One of my favorite creation stories suggests that our faces are the faces we loved the most in our past life. I look at my face sometimes and think of how much I loved those face features once, and in this life, I sometimes call them ugly. 

Every living thing echoes inside of us: dogs, apples, jellyfish, and yet we still apply a really shallow perspective to what we consider to be beautiful. What makes self-love hard for me, and for a lot of people I meet, is that we know too much about ourselves. We know every awkward moment and every scar in us. 

I believe it’s not about the experiences; it’s more about being vulnerable. I do not know why we get scared of knowing or telling too much about ourselves. I wonder what the world would look like if we all answer questions honestly. 

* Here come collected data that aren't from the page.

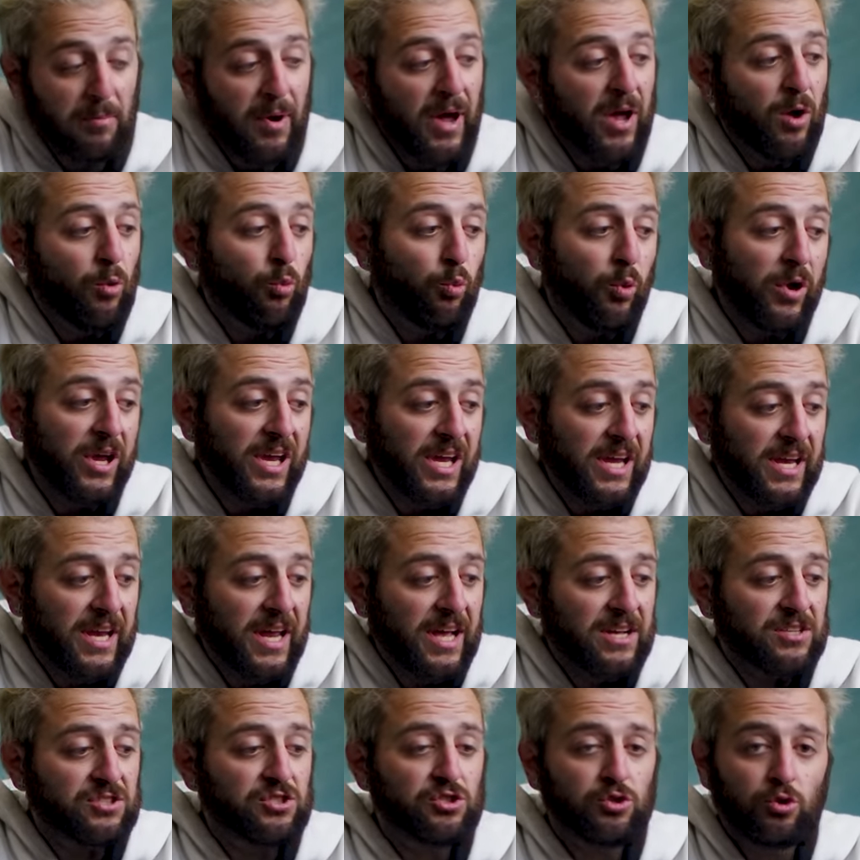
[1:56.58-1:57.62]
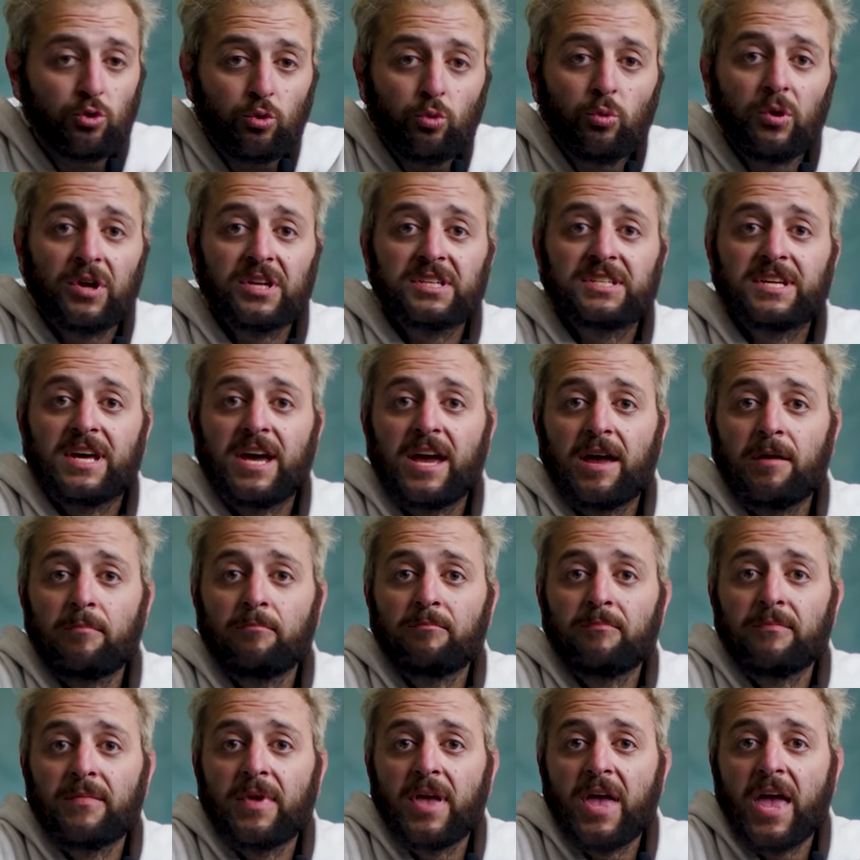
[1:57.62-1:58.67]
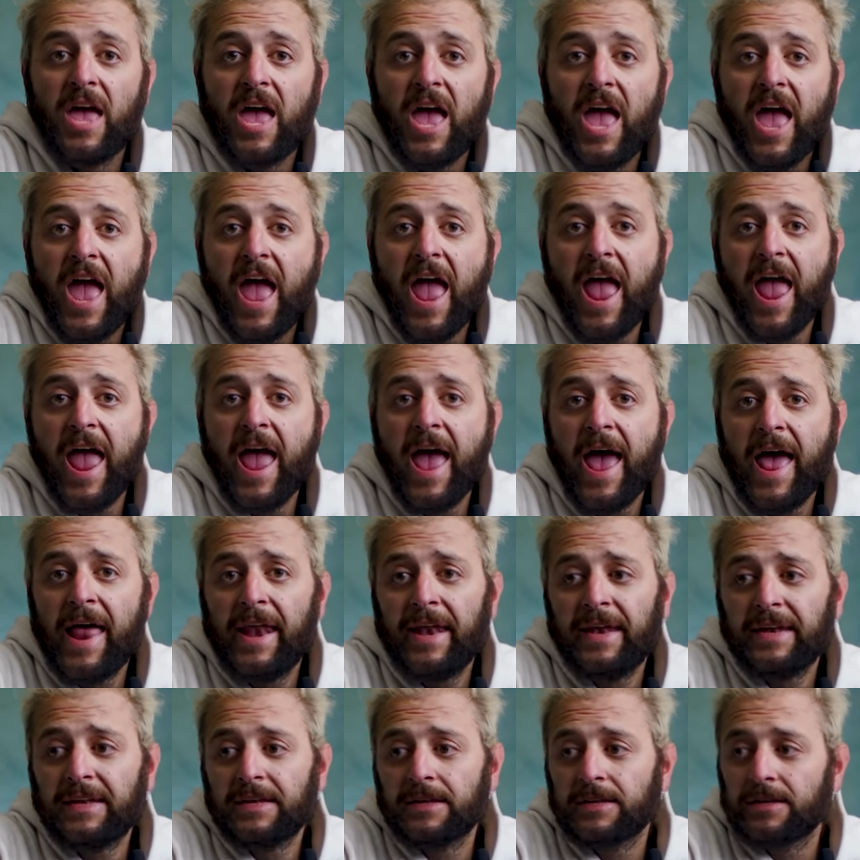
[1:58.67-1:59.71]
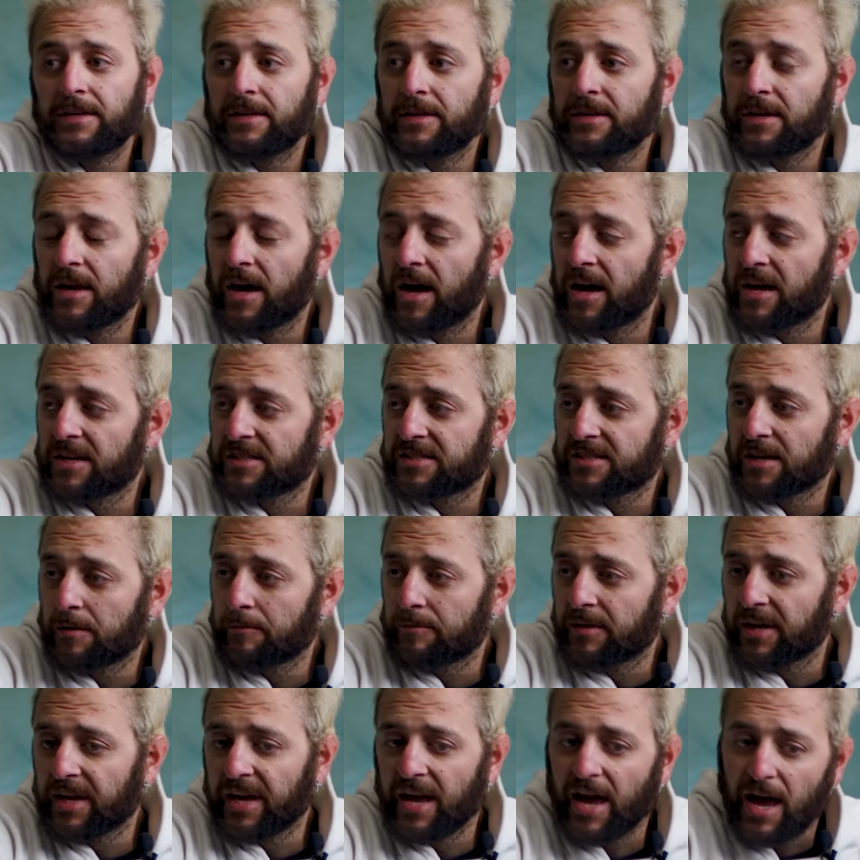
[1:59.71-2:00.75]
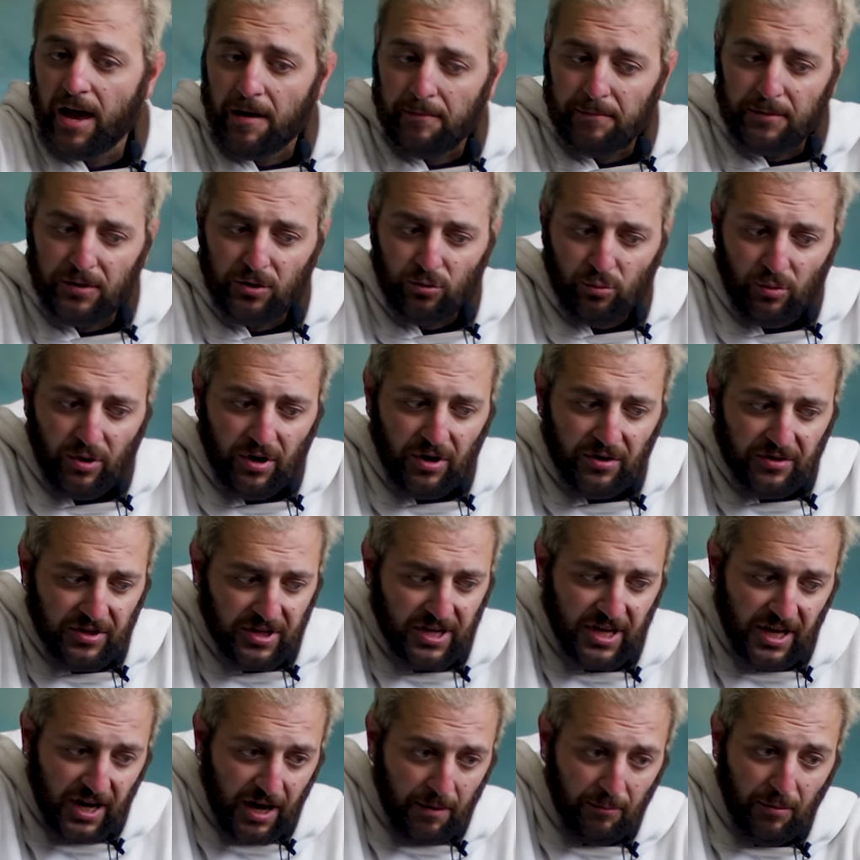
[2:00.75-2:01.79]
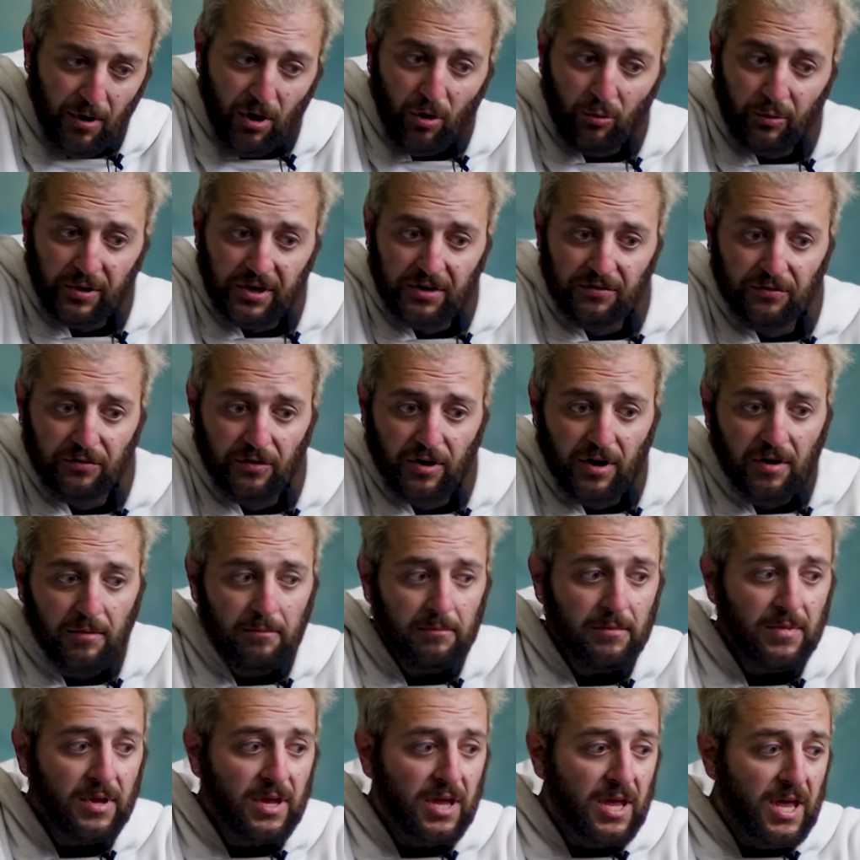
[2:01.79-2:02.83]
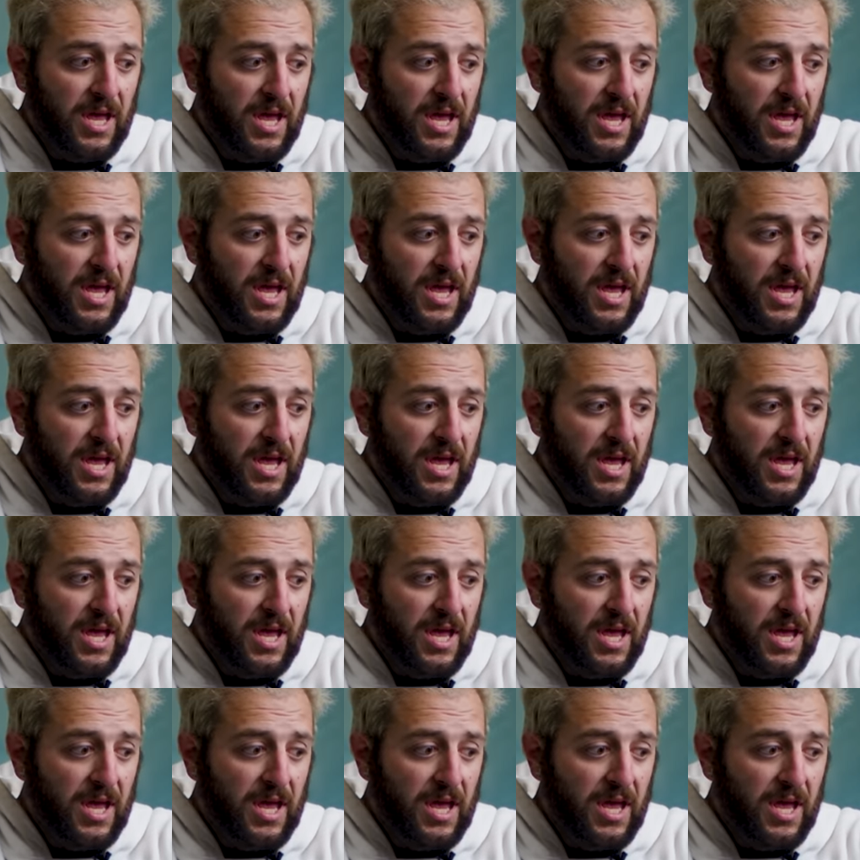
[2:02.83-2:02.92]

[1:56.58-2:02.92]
buy weed at school one time, and uh, something happened where the kid I bought weed from,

Person 1: Hey! How are you doing? 

Person 2: I’m really depressed. I tried to kill myself last night, but the sky was beautiful, so I could not leave. 

Person 1: Do you need to talk about it? I will say every positive sentence I have in my mind to try to stop you. 

Person 2: Yes, please. I also will need a hug. 

It’s so simple. We all need it, but no one is willing to do it. Welcome to Earth! After all, I will not ask you to love yourself because I know it’s hard, but I want to remind you that once, the face you see in the mirror meant the world to you. Be kind to everyone you meet. We all fight our own battles. We all do our best every day. Maybe it’s not enough for others, but it’s all we can offer.